WORK TO BE COMPLETED >> What is needed is the exact text of each line in the listing below from the one with "[8:40.57-8:41.57]" up to and including the one with "Transcript: We're still", and no pictures.

MATERIAL SHOWN >>
▼
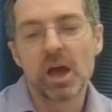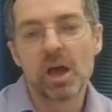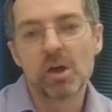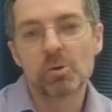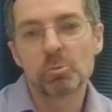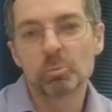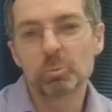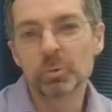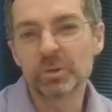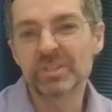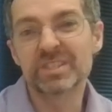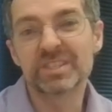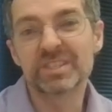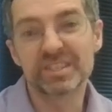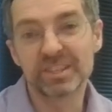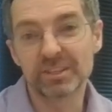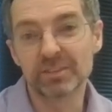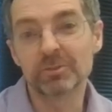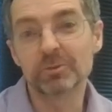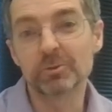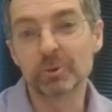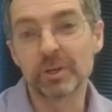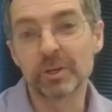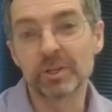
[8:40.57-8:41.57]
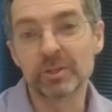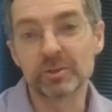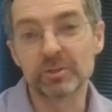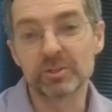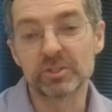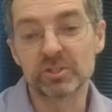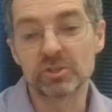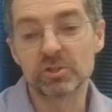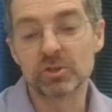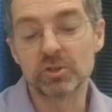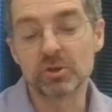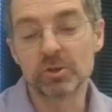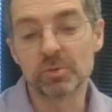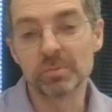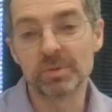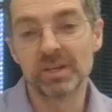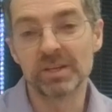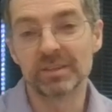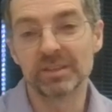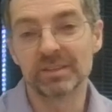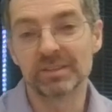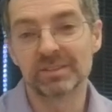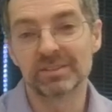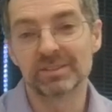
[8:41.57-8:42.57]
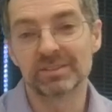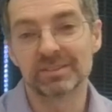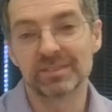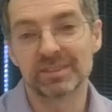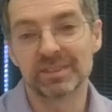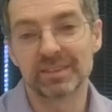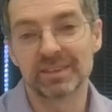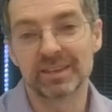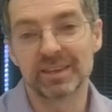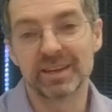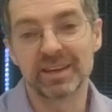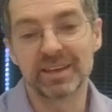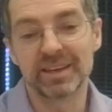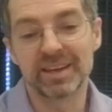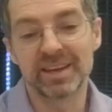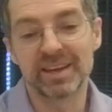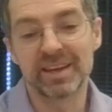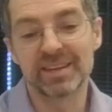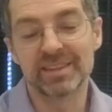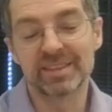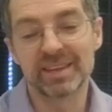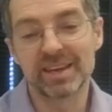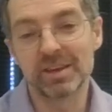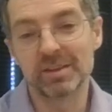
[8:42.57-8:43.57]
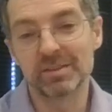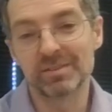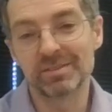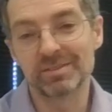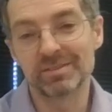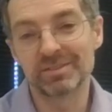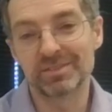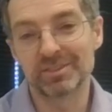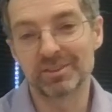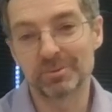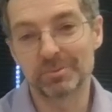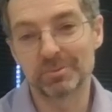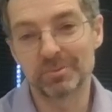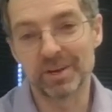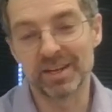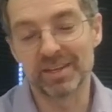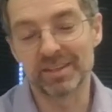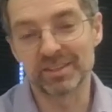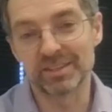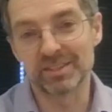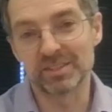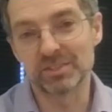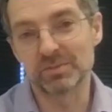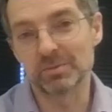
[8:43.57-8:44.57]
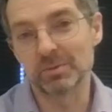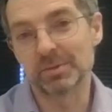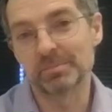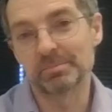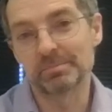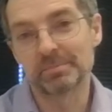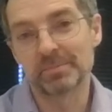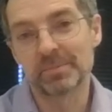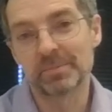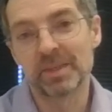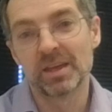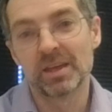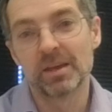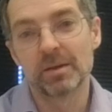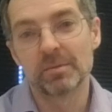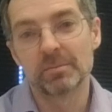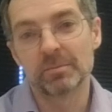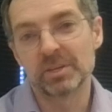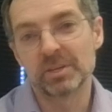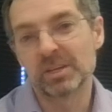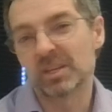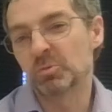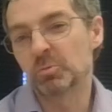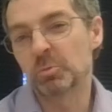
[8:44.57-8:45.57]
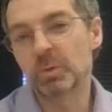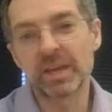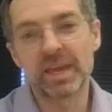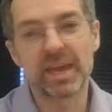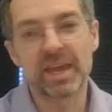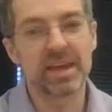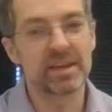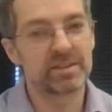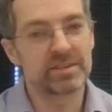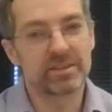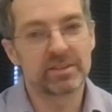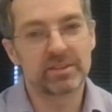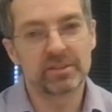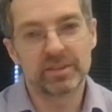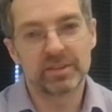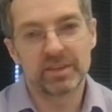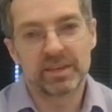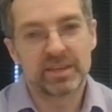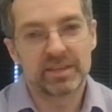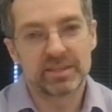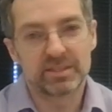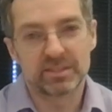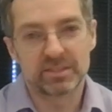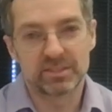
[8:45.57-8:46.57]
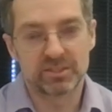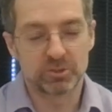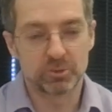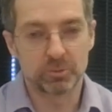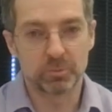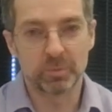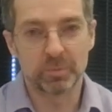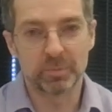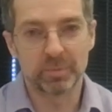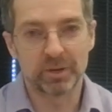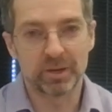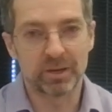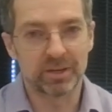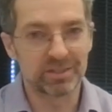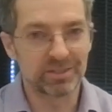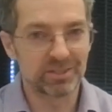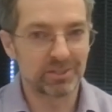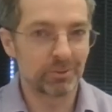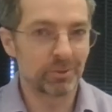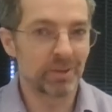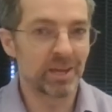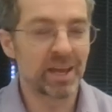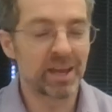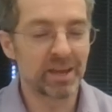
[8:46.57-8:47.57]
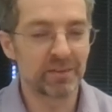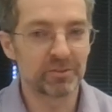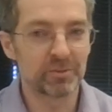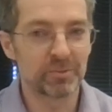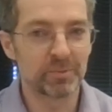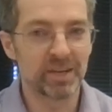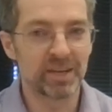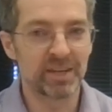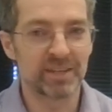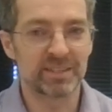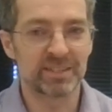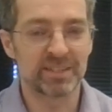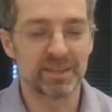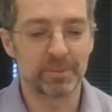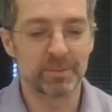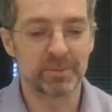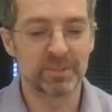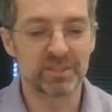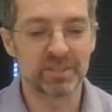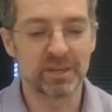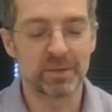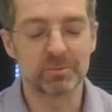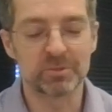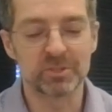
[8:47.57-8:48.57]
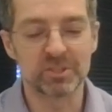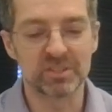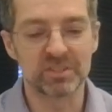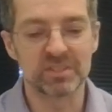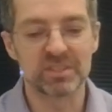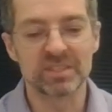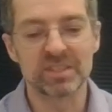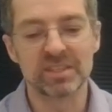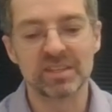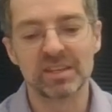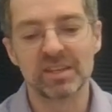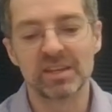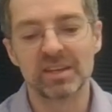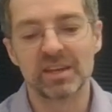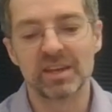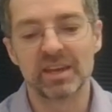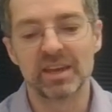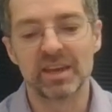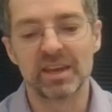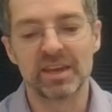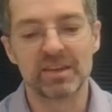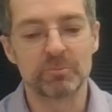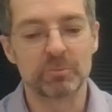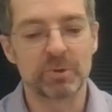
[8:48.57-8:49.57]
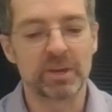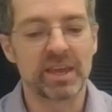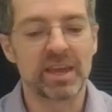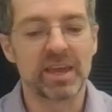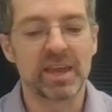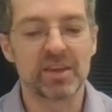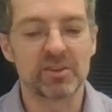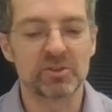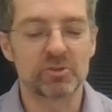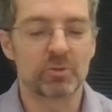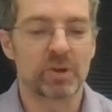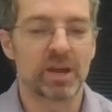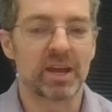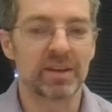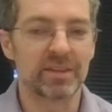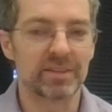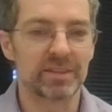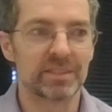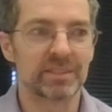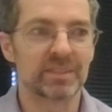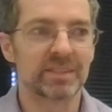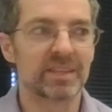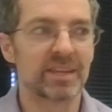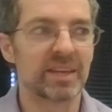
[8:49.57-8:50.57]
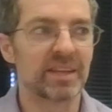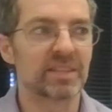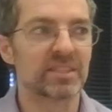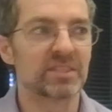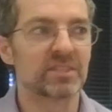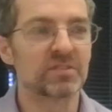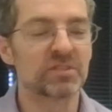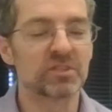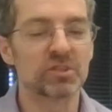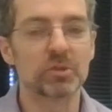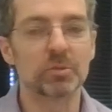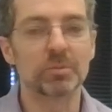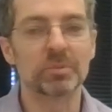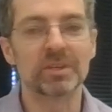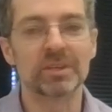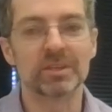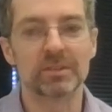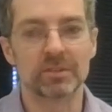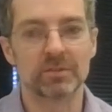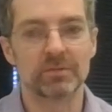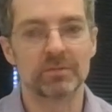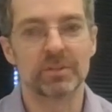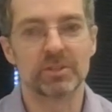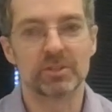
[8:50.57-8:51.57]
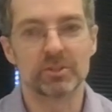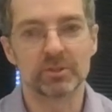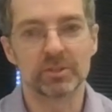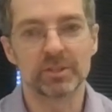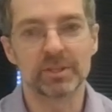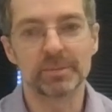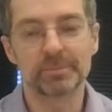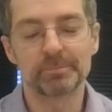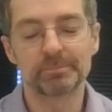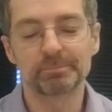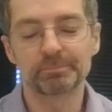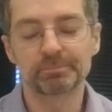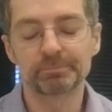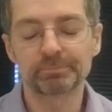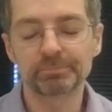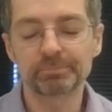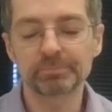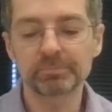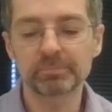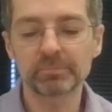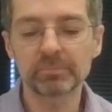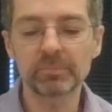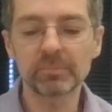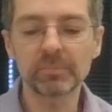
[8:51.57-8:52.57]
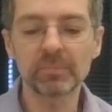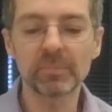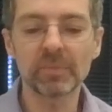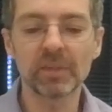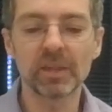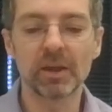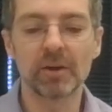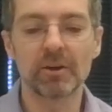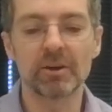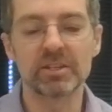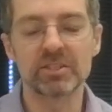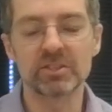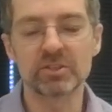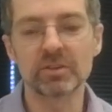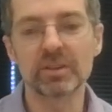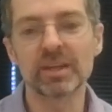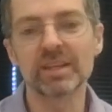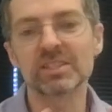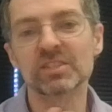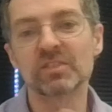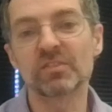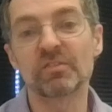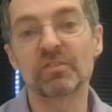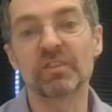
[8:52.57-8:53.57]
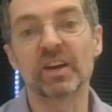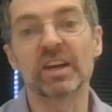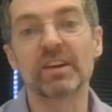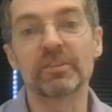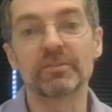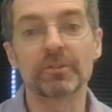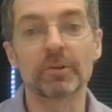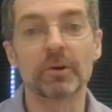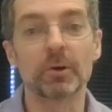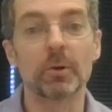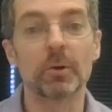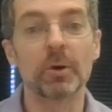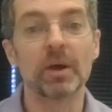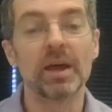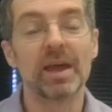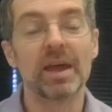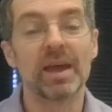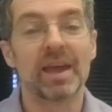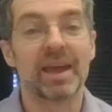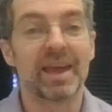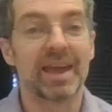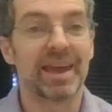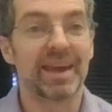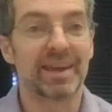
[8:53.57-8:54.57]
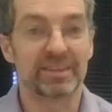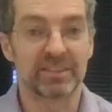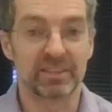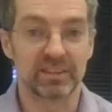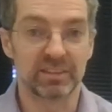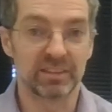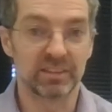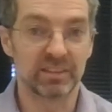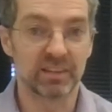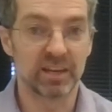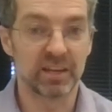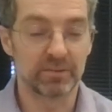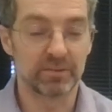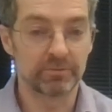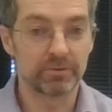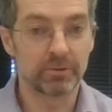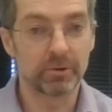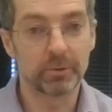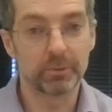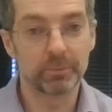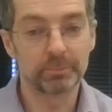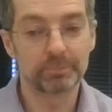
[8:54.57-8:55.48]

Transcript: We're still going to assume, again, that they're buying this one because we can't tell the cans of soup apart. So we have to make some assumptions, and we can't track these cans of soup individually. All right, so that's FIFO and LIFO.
▲
▼
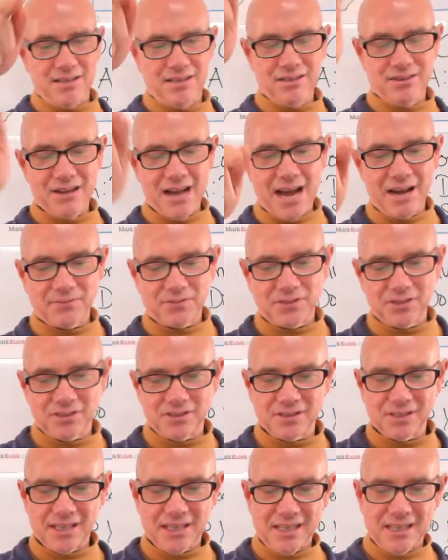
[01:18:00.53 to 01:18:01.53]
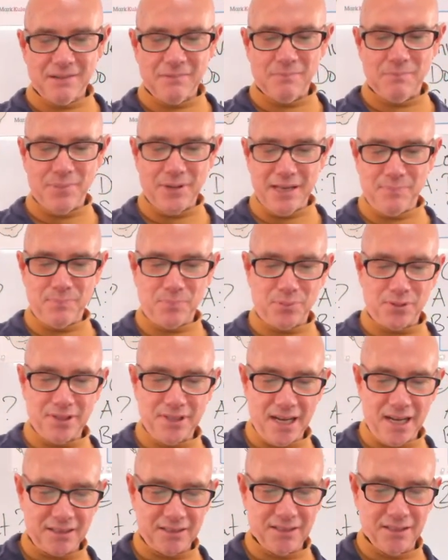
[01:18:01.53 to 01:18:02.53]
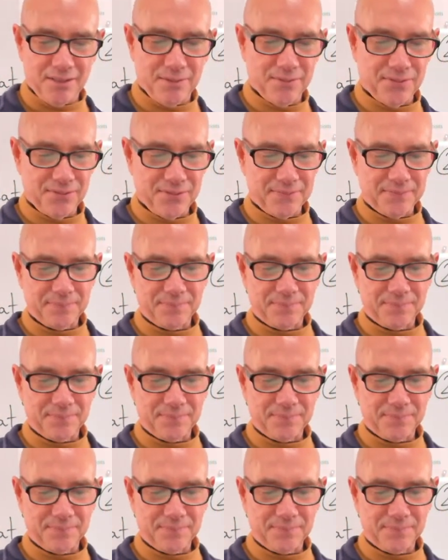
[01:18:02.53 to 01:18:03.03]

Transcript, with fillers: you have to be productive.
▲
FINAL ANSWER >>
[8:40.57-8:41.57]
[8:41.57-8:42.57]
[8:42.57-8:43.57]
[8:43.57-8:44.57]
[8:44.57-8:45.57]
[8:45.57-8:46.57]
[8:46.57-8:47.57]
[8:47.57-8:48.57]
[8:48.57-8:49.57]
[8:49.57-8:50.57]
[8:50.57-8:51.57]
[8:51.57-8:52.57]
[8:52.57-8:53.57]
[8:53.57-8:54.57]
[8:54.57-8:55.48]

Transcript: We're still going to assume, again, that they're buying this one because we can't tell the cans of soup apart. So we have to make some assumptions, and we can't track these cans of soup individually. All right, so that's FIFO and LIFO.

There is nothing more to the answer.